Word from Project Chairman Jim Driscoll:

Regarding the recent Open House, I came away with two reactions.

First of all, I was impressed with all the work done by the SilverStringers and the good spirit with which they carried out their particular tasks. They made the two days a joy and I think the many visitors sensed the enthusiasm and camaradarie that prevailed throughout the day.

Also, while there is room for improvement, I think there is merit to having an open house once a year or so and I would be interested in comments from the rest of the Stringers on their opinions

Jim D.

Even the U.S. Post Office appeared at the Open House: Representatives are Linda Tucker, Ronda Annaletto and Janet Gould. At the right are Lucy DeFeo and Phyllis Gorman.

A row of SilverStringers: Ella Letterie and Shirley Rabb in the left frame -- trying to operate the new dedicated printer; and Carol Nelson and Natalie Thomson in the right.

Small world, Advisor Jack Driscoll says

It was a happening. For two days folks milled around the wonderful,
comfortable lounge area in the lower level of the Milano Senior Center. A
few trickled into the computer room where the obliging John Averell gave
them some gentle pointers. Some settled in beside him and were given a more
thorough briefing on how the simple SilverStringers system works.

To me the highlight was the hanging of a clever quilt made by Phyllis Constantino
depicting scenes from the late Bill Jodrey's book "Diary of a Hobo". How fitting, given that she lives in the same house Jodrey grew up in before hitting the road during the Depression.

The feature that was the funnest (as the kids would say) was the continuous
running slide show put together by Don Norris, showing a variety of scenes
and people who have frequented the senior center. Every so often someone
would holler out, "Hey, Mary, look, you're on the video." By the time Mary
(or whoever) looked up from her coffee, new faces were on the screen.

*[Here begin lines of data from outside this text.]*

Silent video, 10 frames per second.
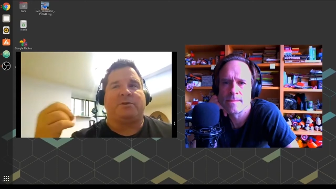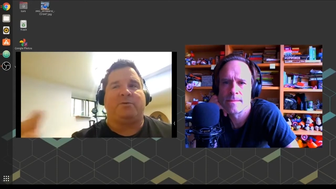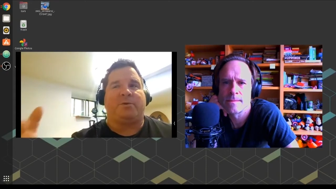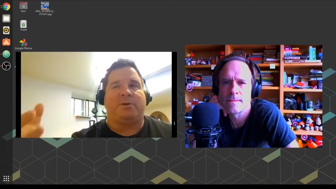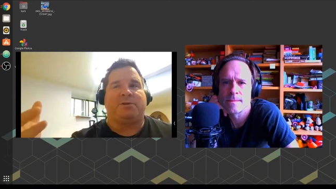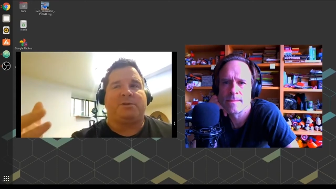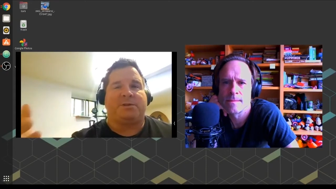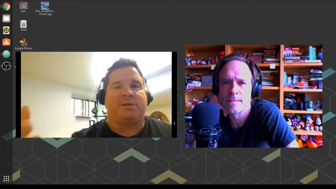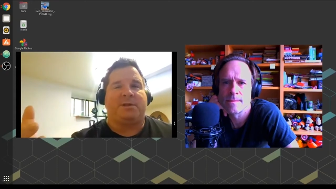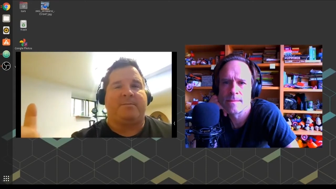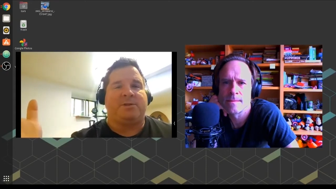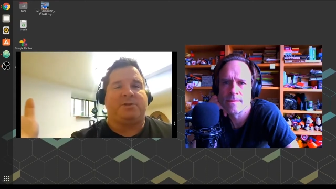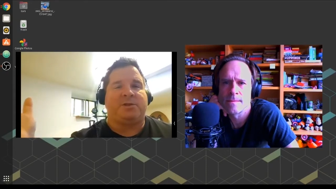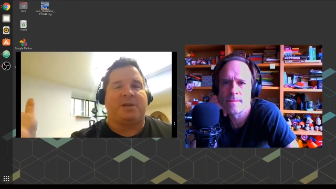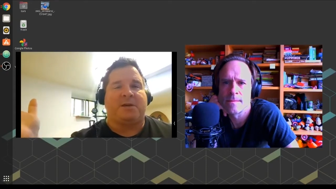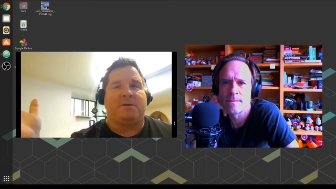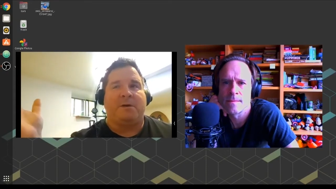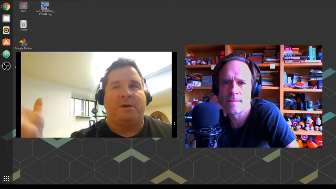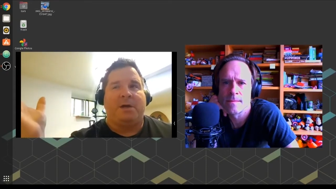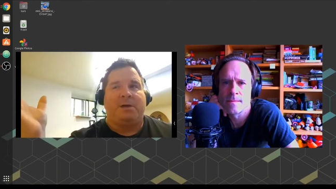Speaker 1: who purchased an image to
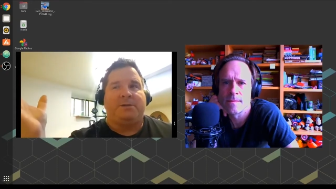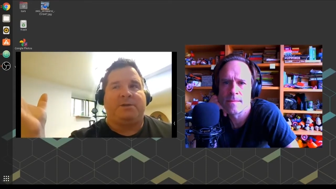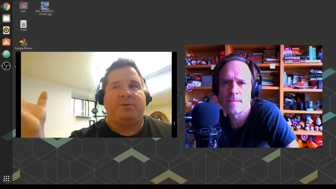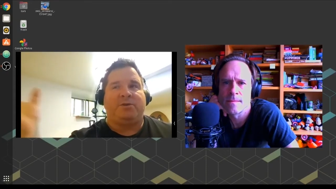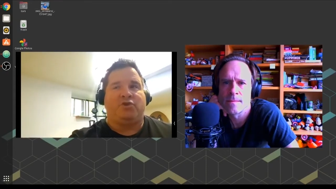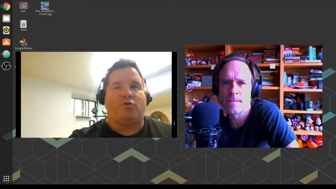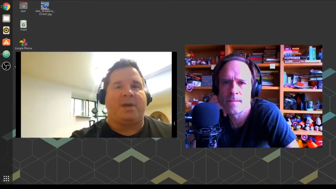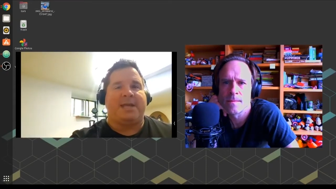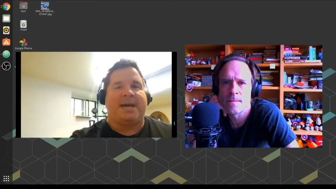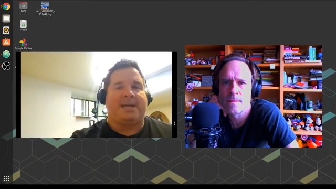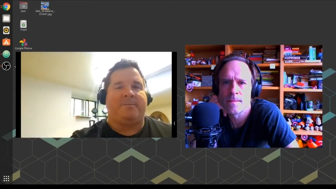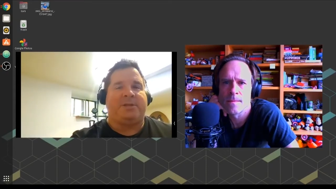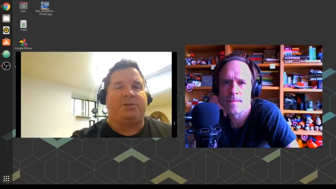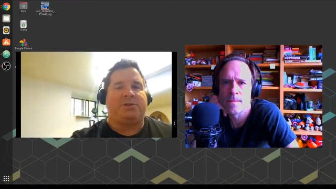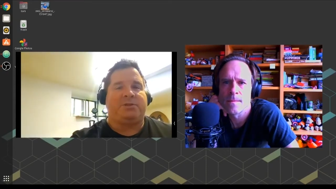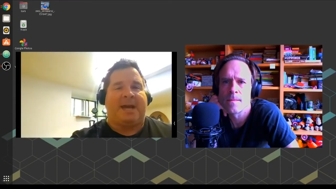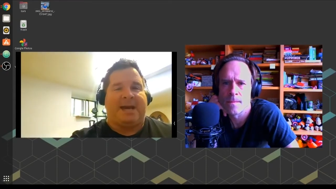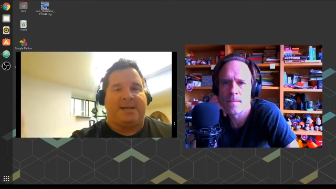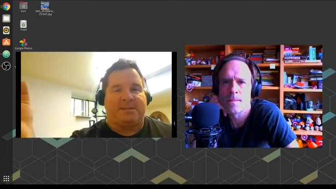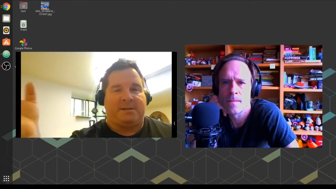enjoy that image
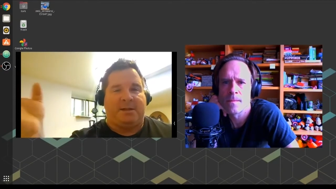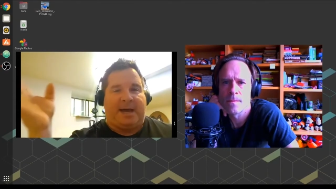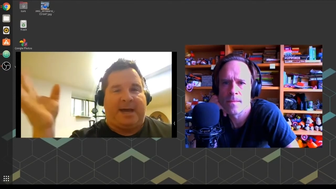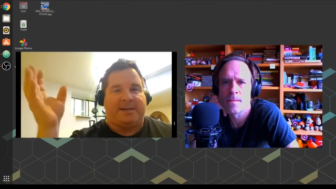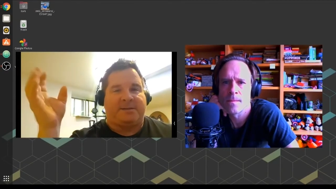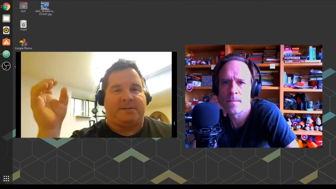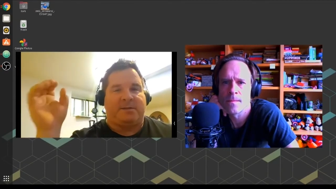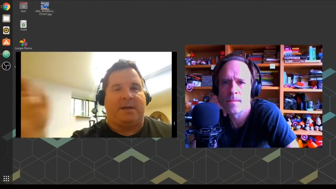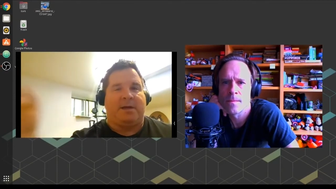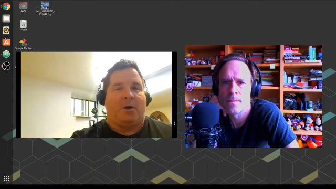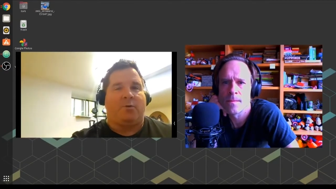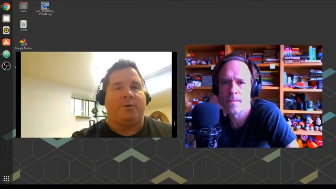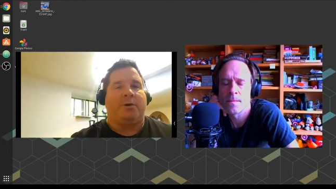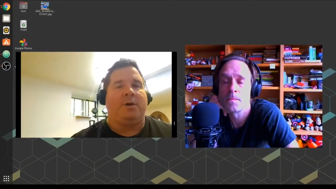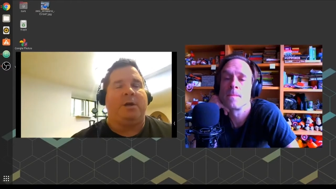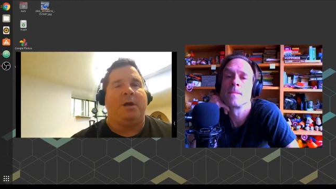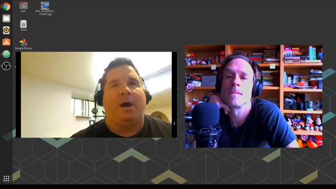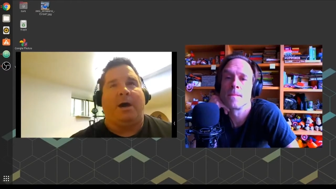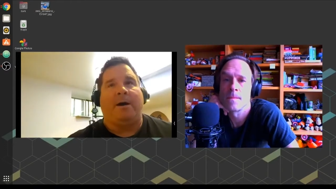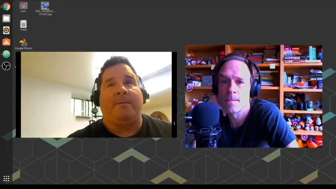as an owner.
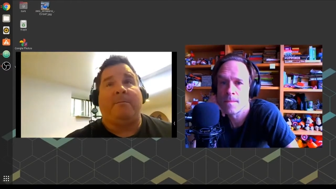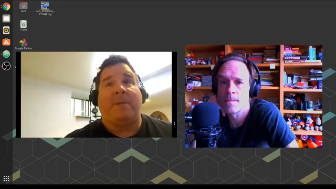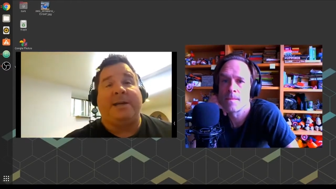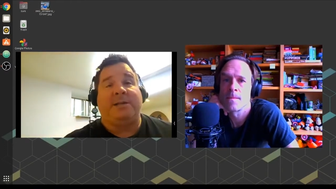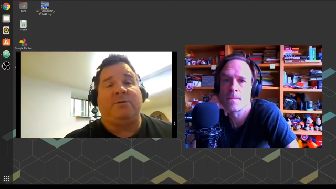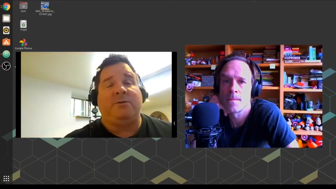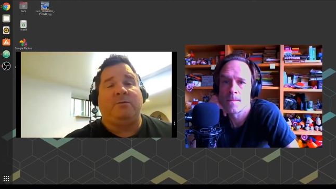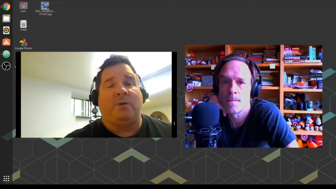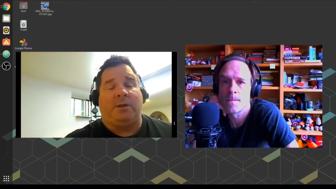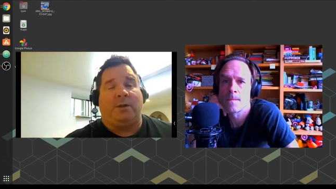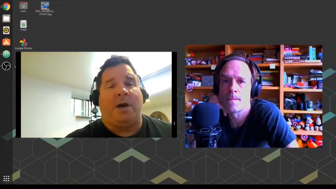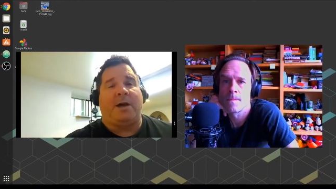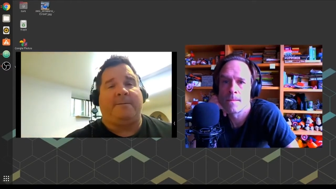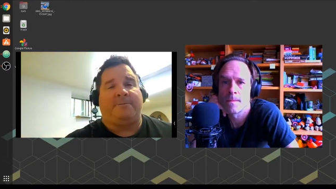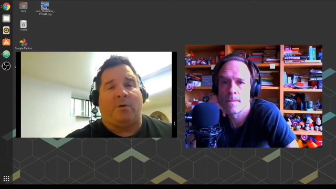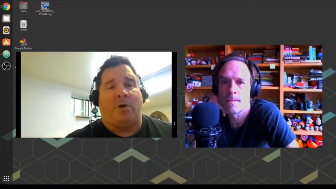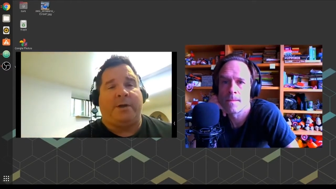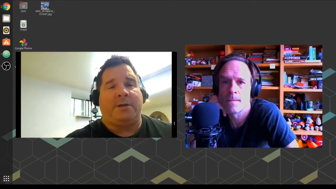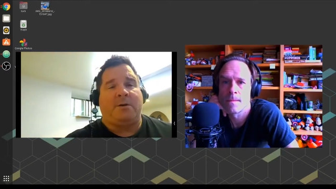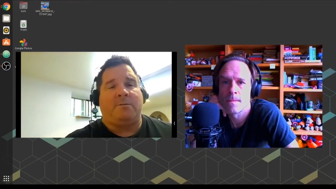I do a lot of
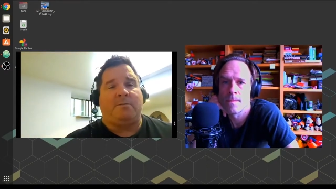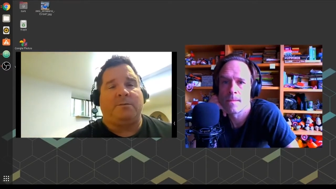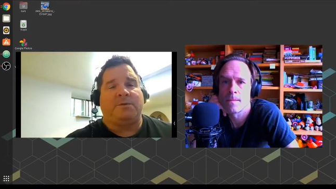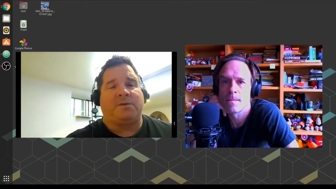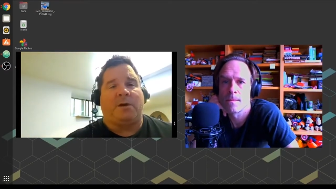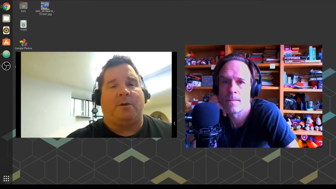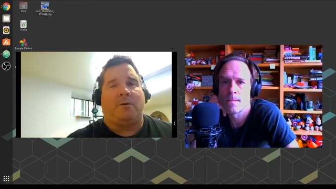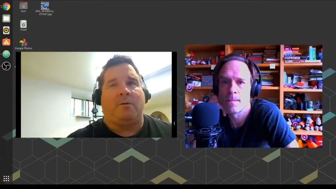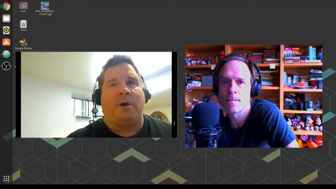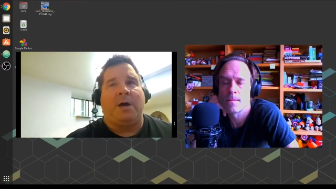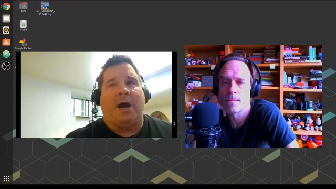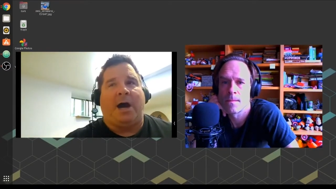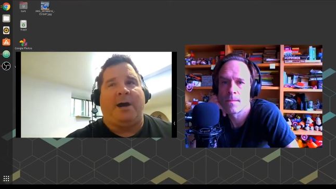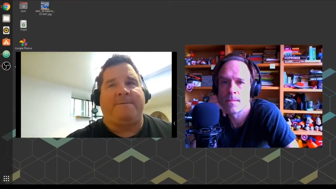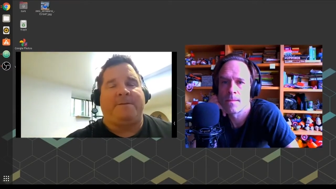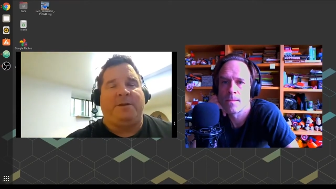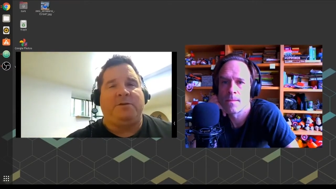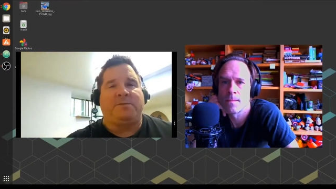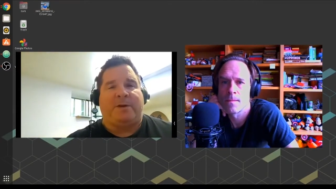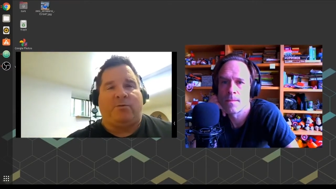drawing though, so I often
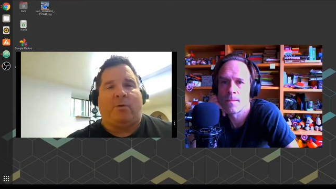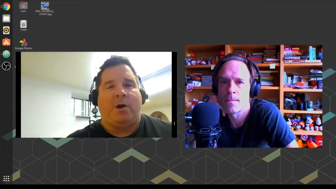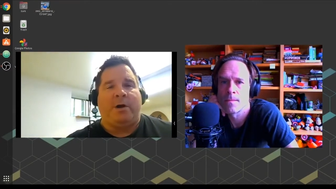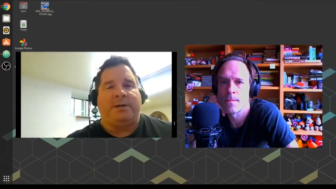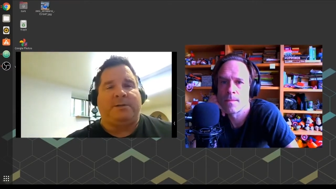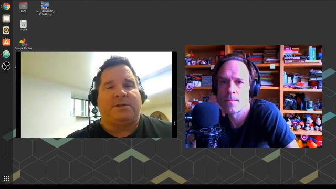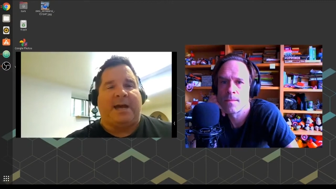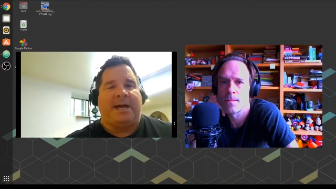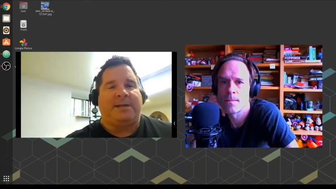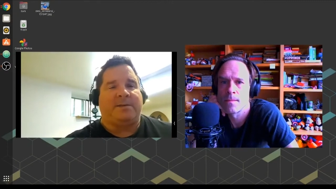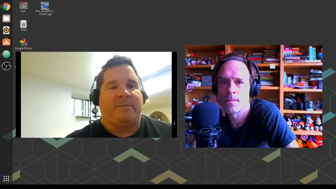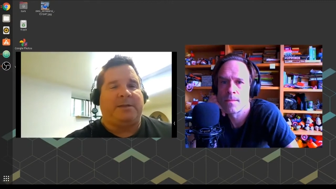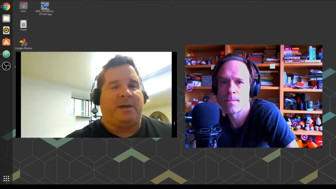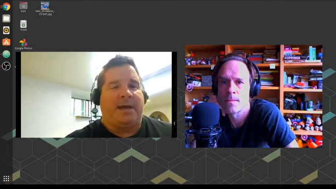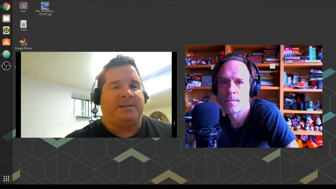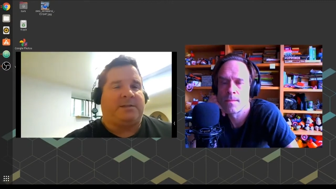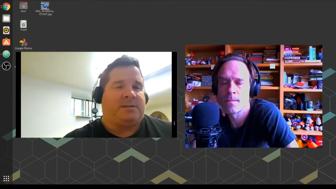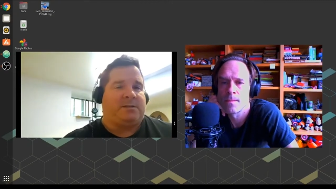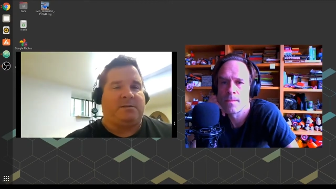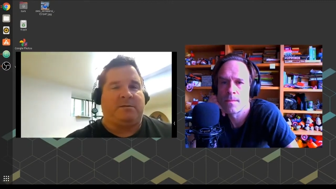use my drawings as
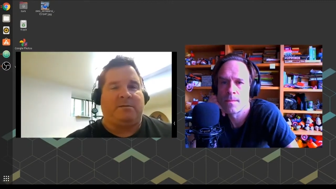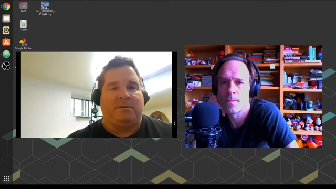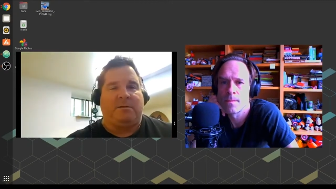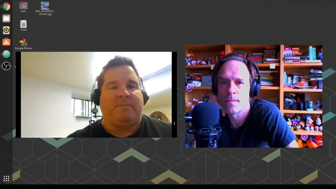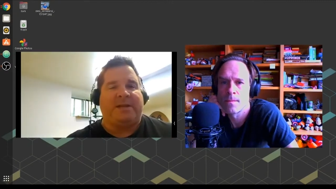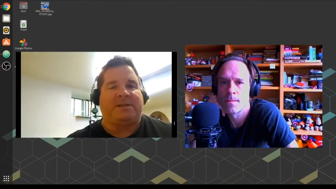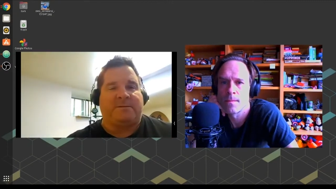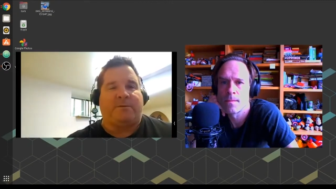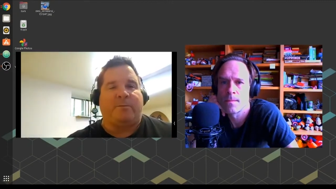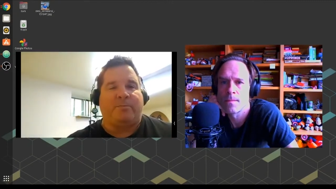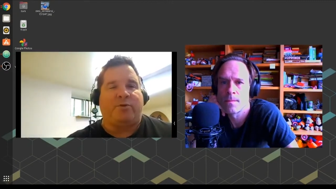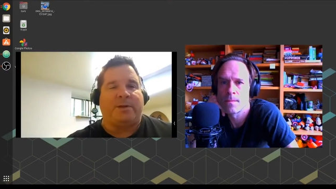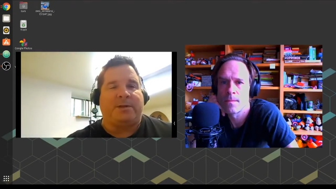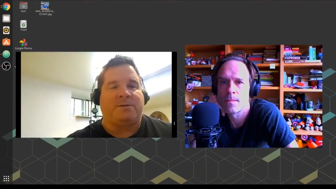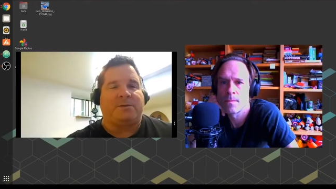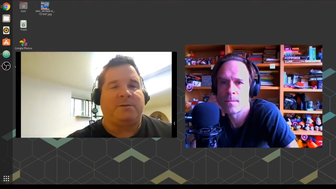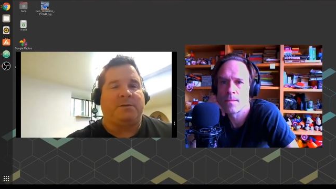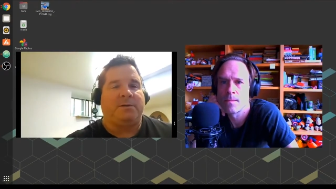the basis for my prints.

I thought it might be a little like old-home week, having lived in Melrose
the first 35 years of my life and now living in Rye, N.H. Instead it had
more of a Rye flavor. When Joe Sullivan was asked how he knew about the Melrose
seniors' publishing group, he said he was alerted by one of the SilverSurfers. "Who?" said someone. "The SilverSurfers. One of them is an old Malden friend. They're in Rye, N.H. (having been publishing only a year compared to ten by the Melrose Mirror's SilverStringers).

Then there was my first-ever meeting in Melrose with Alicia Roman. She's a
longtime resident of Melrose, but the only time I have ever seen her has
been in Rye, where she has been summering around the corner from my house
for many, many years. File under "Small World".

jack driscoll

At left, left to right are Astrid Napolitano, Betty Frongillo and Cynthia Jenks. On the right are new member Joe Sullivan with Stringer John Averell.

Former Boston Globe Editor Jack Driscoll, pictured with guest Alicia Roman, was the founder of the SilverStringers, and our advisor for the past ten years. At the right Ella Letterie holds one of her prize photos which the Stringers produced for their guests.

Who's in charge here? SilverStringer Marie Salamanca (in the rear in the flowered outfit) has her hands full with guests. Left in rear is Phyllis Gorman; Betty Fondulis in blue, and in front, Angie Leavy (in red) and Elena Sullivan (in white). They are all from the Milano sewing and knitting group.

Phyllis Constantino with the corner display of the late Bill Jodrey's work. Phyllis and her family now own the West Highland Avenue house that Bill grew up in. When she discovered the connection and read Bill's book -- "Diary of a Hobo" -- she made the small quilt as a tribute to his memory.

Old friends: Barbara Benardi and Stringer Jim Driscoll.